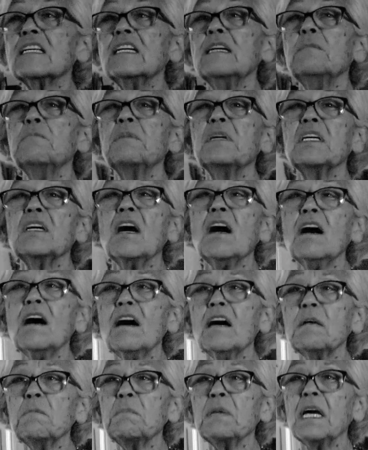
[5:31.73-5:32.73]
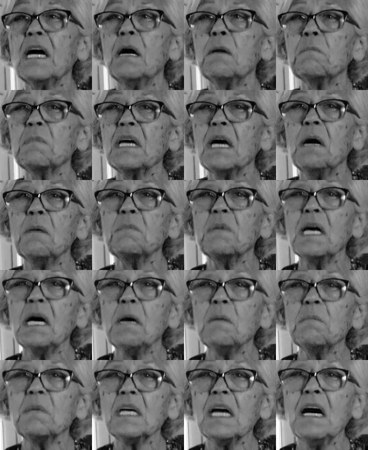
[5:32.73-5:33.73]
and beyond,
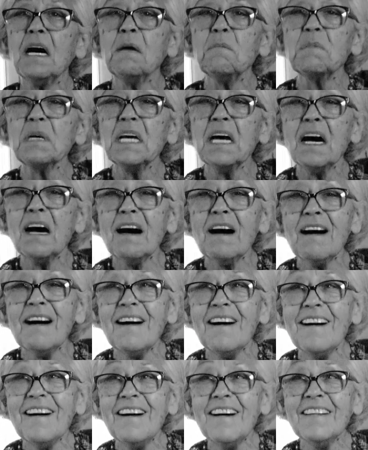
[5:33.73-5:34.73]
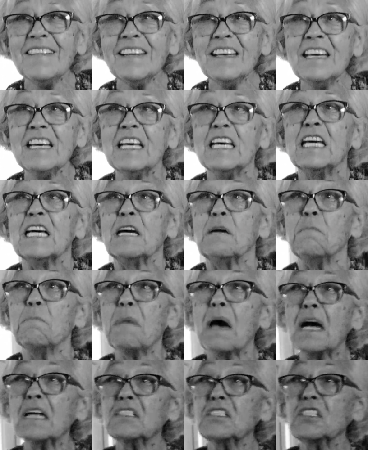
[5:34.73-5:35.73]
beyond.
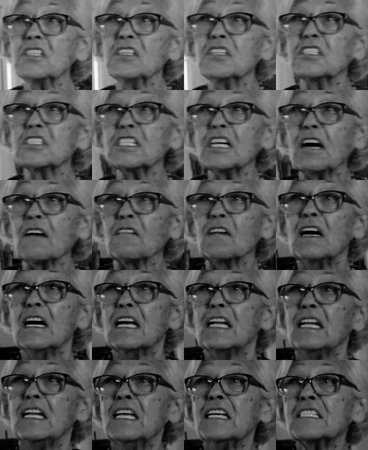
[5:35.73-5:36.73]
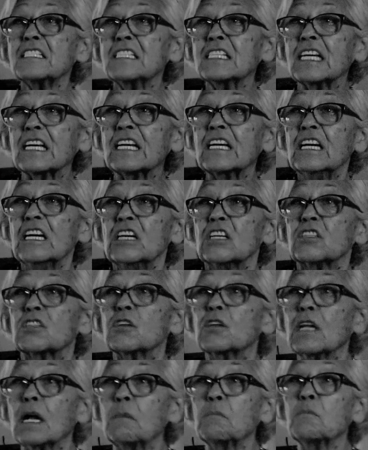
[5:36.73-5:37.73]
Imagine yourself listening
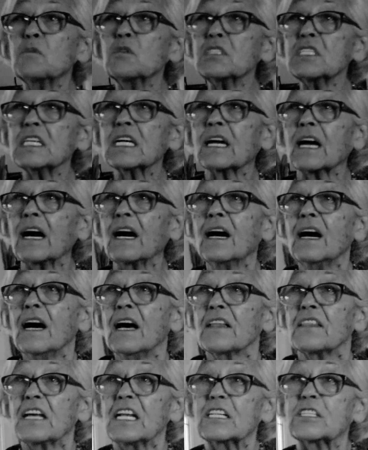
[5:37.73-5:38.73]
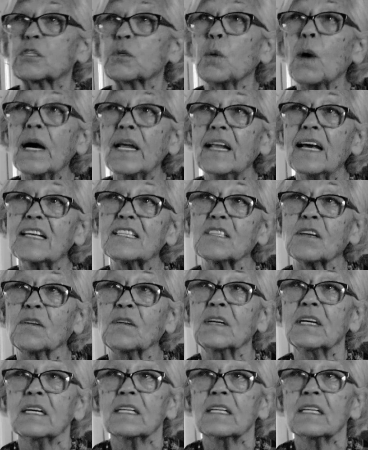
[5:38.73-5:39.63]
to la música del Twilight Zone.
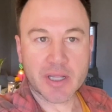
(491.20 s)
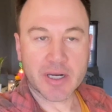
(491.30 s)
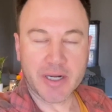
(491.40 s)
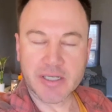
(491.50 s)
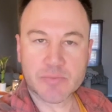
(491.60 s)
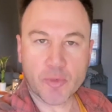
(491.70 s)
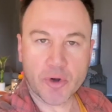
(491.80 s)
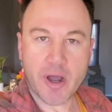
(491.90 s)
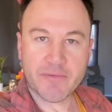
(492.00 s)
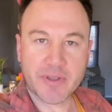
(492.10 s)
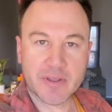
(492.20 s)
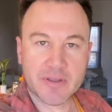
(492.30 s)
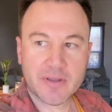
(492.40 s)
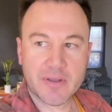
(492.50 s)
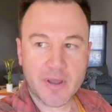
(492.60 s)
and I need some more coffee.
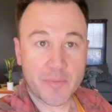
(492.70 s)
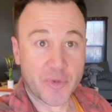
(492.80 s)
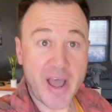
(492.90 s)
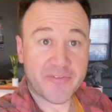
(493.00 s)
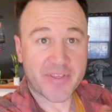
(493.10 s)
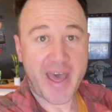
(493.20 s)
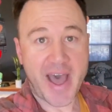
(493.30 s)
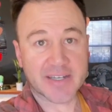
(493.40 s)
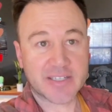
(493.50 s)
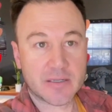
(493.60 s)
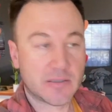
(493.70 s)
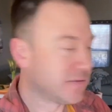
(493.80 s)
But after that,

* * * * * * *

▸ Aim of the exercise: Without carrying over any picture, write out the entries above once more, exactly.

▸ Answer area:
[5:31.73-5:32.73]
[5:32.73-5:33.73]
and beyond,
[5:33.73-5:34.73]
[5:34.73-5:35.73]
beyond.
[5:35.73-5:36.73]
[5:36.73-5:37.73]
Imagine yourself listening
[5:37.73-5:38.73]
[5:38.73-5:39.63]
to la música del Twilight Zone.
(491.20 s)
(491.30 s)
(491.40 s)
(491.50 s)
(491.60 s)
(491.70 s)
(491.80 s)
(491.90 s)
(492.00 s)
(492.10 s)
(492.20 s)
(492.30 s)
(492.40 s)
(492.50 s)
(492.60 s)
and I need some more coffee.
(492.70 s)
(492.80 s)
(492.90 s)
(493.00 s)
(493.10 s)
(493.20 s)
(493.30 s)
(493.40 s)
(493.50 s)
(493.60 s)
(493.70 s)
(493.80 s)
But after that,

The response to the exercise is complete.